UnitedHealth Group RN Case Manager Phoenix, AZ in Phoenix, Arizona
The Complex Care Management (CCM) RN Case manager supports Community, Long Term, Assist Living and the Transitions to Skilled programs to ensure care are delivered appropriately and efficiently to eligible members. This position reports to the Quality Manager.
Receive referrals from the central team or EMR and assigning to the correct APC to notify a new member has been received
Assist the management team in the balancing of caseloads and prioritization of critical information pertinent to the member
Assist in the collection of demographic and Health Plan information from sources that contain this information
Ability to evaluate medical records for skilled needs and interpret the needs to verify benefit eligibility for TTS program
Collaborates with the facility staff in assessing the skilled needs of the member to verify eligibility for skilled benefit (external payers only)
Notification to external payers of admission and discharge status daily
Assists in clerical data entry to facilitate complete information in the EMR
Managing incoming calls from providers or SNF’s
Managing requests for documentation as needed from external payers and SNF’s or providers
Documents all telephonic communication in the EMR regarding status of admission and discharge
Performs Concurrent Review functions for Risk Members to determine medical necessity of continued stay according to review standards
Reviews and analyzes medical information to determine skilled need/criteria
Performs electronic/telephonic review of concurrent patient services and retrospective quality care issues, access and outcomes
Maintain ongoing databases/documentation for clinical reports and for utilization reporting
Identifies care/quality concerns and escalates reports on the quality of care issues
Submits reports and communicates in a timely and effective manner to the Clinical Quality RN Manager
Follow relevant regulatory guidelines, policies and procedures in reviewing clinical documentation (e.g.

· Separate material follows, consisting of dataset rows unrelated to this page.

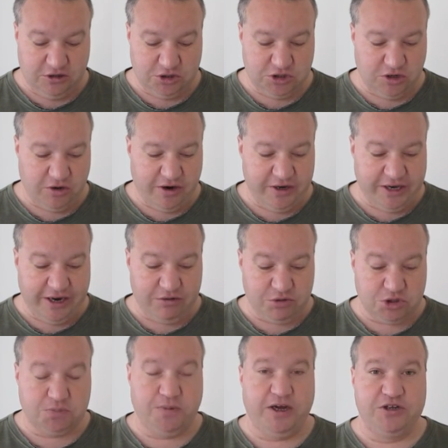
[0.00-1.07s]
So I got a
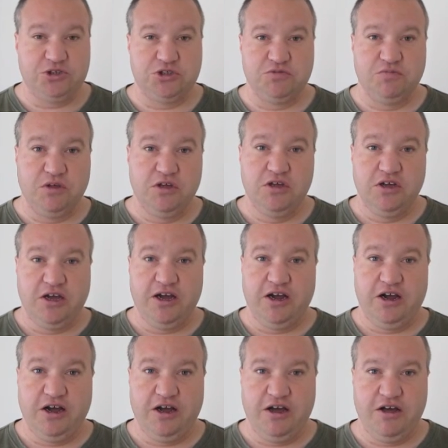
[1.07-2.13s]
response from
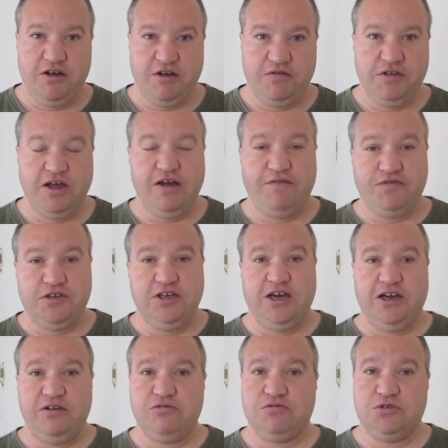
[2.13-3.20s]
the
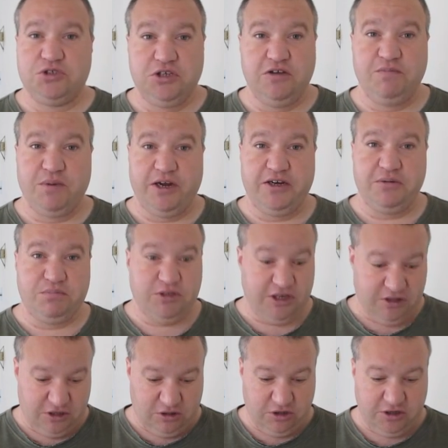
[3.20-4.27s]
FTA received my
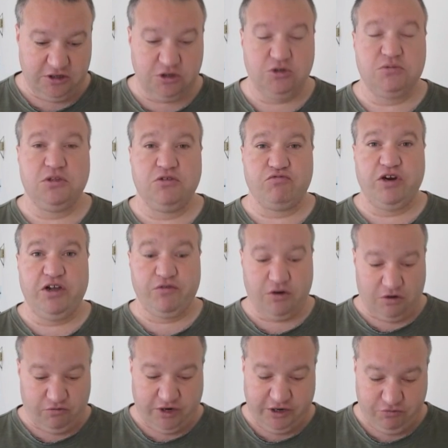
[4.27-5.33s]
complaint. They're looking into it. The
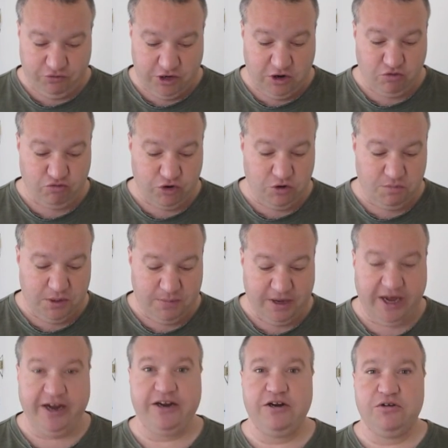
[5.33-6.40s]
railroad already wrote me
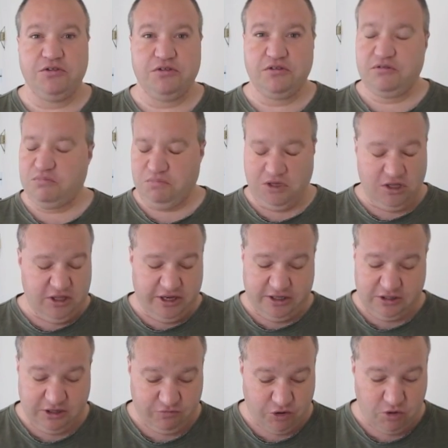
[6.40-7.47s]
back. I'll be glad
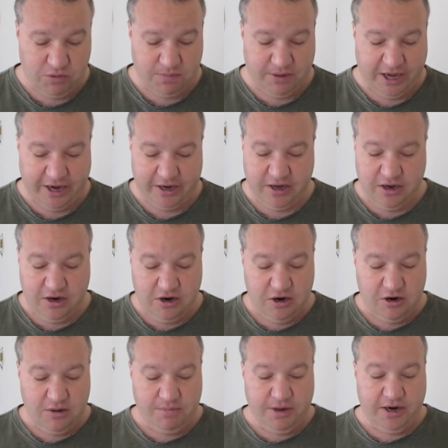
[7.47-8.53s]
that they wrote me back.
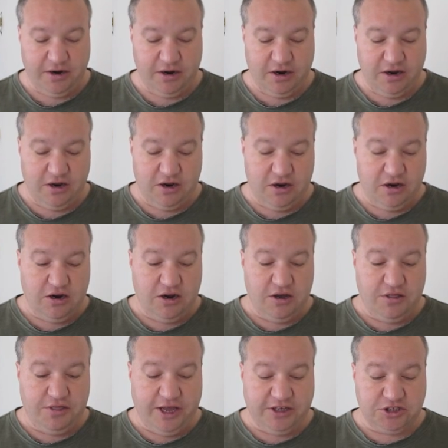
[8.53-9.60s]
But
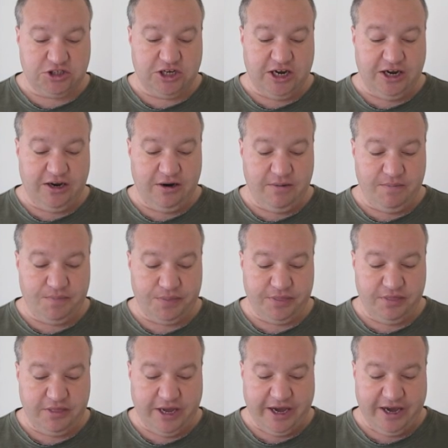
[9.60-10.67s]
they say
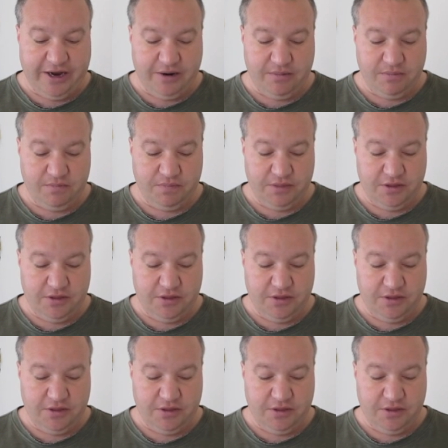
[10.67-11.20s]
that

HEDIS, Clinical Practice Guidelines)
Manipulate and leverage multiple databases/Electronic Medical Record applications to sort, search, and enter information
Understand the Payer/Plan benefits, Complex Care Management (CCM) associate policies, procedures and Transitional model of care
Coordinate care as members transition through different levels of care and care settings as needed to assist the field staff
Facilitate Internal Care Team (ICT) meetings per health plan protocol
Facilitation of Transfer Alternative Program (TAP) meetings
Establish positive customer relationships with member/Skilled Nurse Facilities and health plans
Serves as a liaison between Optum and health plans and facilities
Program Enhancement Expected Behaviors:
Regular and effective communication with internal and external parties including physicians, members, key decision-makers, nursing facilities, Complex Care Management (CCM) staff and other provider groups.
Exhibits original thinking and creativity in the development of new and improved methods and approaches to concerns/issues.

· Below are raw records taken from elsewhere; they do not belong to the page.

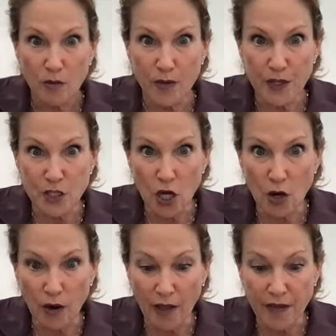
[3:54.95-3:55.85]
with the
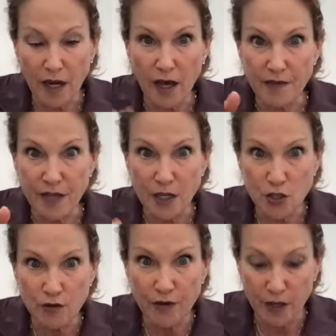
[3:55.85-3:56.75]
dough and the and then
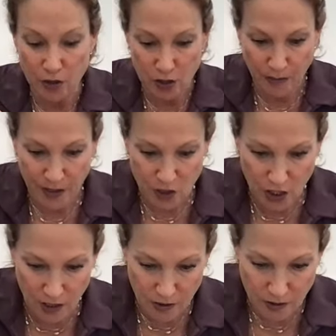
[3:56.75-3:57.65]
two fingers to
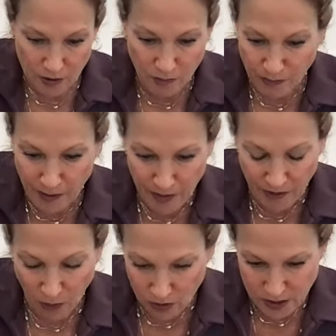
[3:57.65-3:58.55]
pinch it you maybe
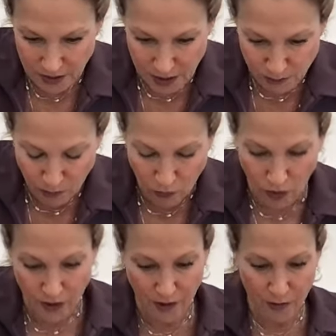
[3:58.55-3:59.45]
have all seen this
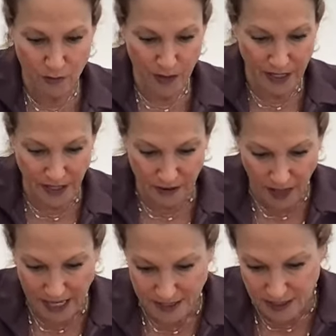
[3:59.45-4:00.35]
before in other baking
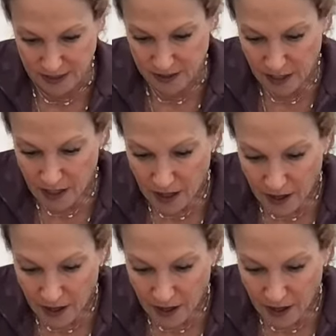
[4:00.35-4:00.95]
classes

Function independently and responsibly with minimal need for supervision.
Demonstrate initiative in achieving individual, team and organizational goals and objectives.
Participate in Complex Care Management (CCM) quality initiatives.

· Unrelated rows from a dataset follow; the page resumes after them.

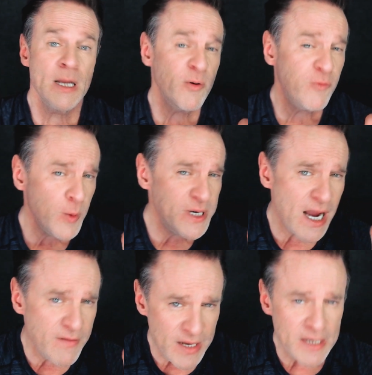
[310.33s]
Now, before we
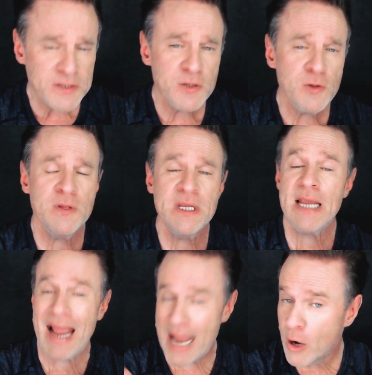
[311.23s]
dive into the
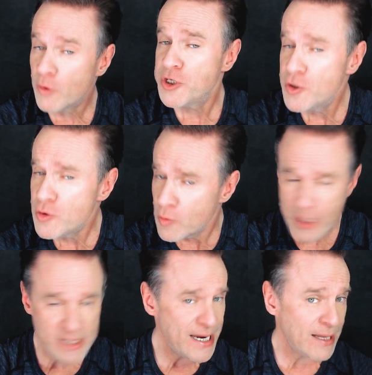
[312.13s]
how to,
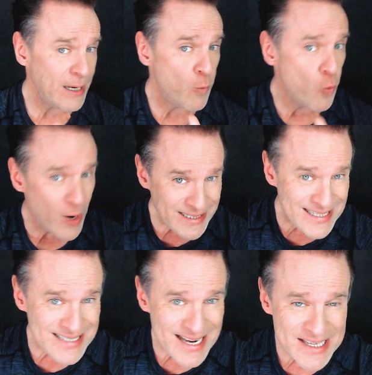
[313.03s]
exactly what
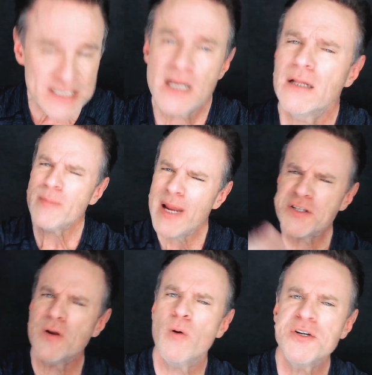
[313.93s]
to test, let me
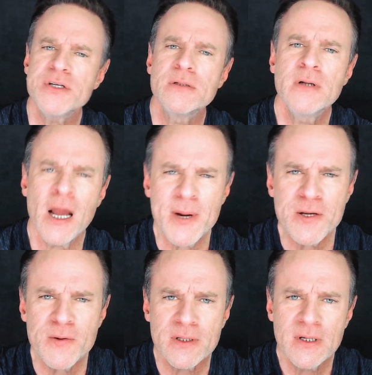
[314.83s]
ask you a question. How am I
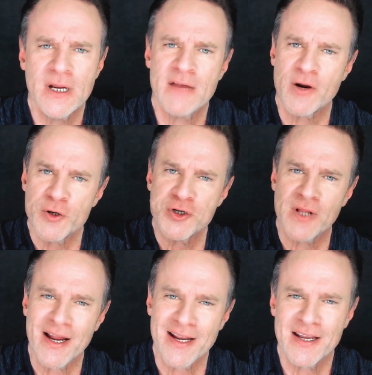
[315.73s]
doing? Have I earned your
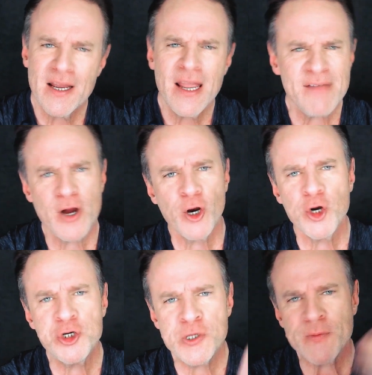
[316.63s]
like? Have I
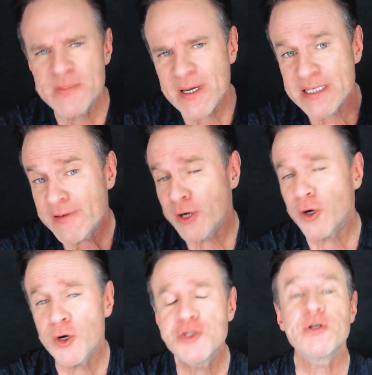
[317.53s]
earned your respect? Have I
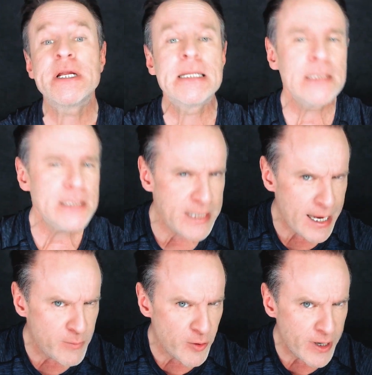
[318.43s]
earned your endless
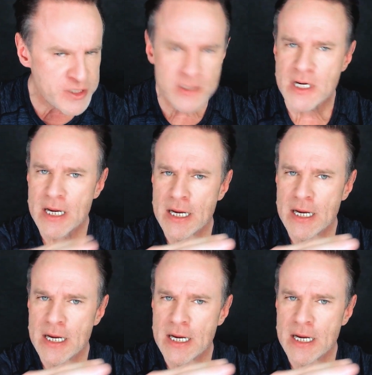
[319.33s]
admiration?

Active unencumbered Arizona RN License
2 + years of prior experience in case management and/or utilization management
Experience with Electronic Medical Records
Excellent communication and customer service skills
Ability to navigate a Windows environment, utilize Outlook, and the ability to create, edit, save and send documents utilizing Microsoft Word
Must be proficient in the use of MS Excel
3 + years of prior experience in case management , prior authorization, utilization Management
1 + year of hands on experience with Quality improvement utilizing HEDIS and STARS measures
OptumCare is committed to creating an environment where physicians focus on what they do best: care for their patients. To do so, OptumCare provides administrative and business support services to both owned and affiliated medical practices which are part of OptumCare. Each medical practice part and their physician employees have complete authority with regards to all medical decision-making and patient care. OptumCare’s support services do not interfere with or control the practice of medicine by the medical practices or any of their physicians.
Diversity creates a healthier atmosphere: OptumCare is an Equal Employment Opportunity/Affirmative Action employers and all qualified applicants will receive consideration for employment without regard to race, color, religion, sex, age, national origin, protected veteran status, disability status, sexual orientation, gender identity or expression, marital status, genetic information, or any other characteristic protected by law.
OptumCare is a drug-free workplace. Candidates are required to pass a drug test before beginning employment.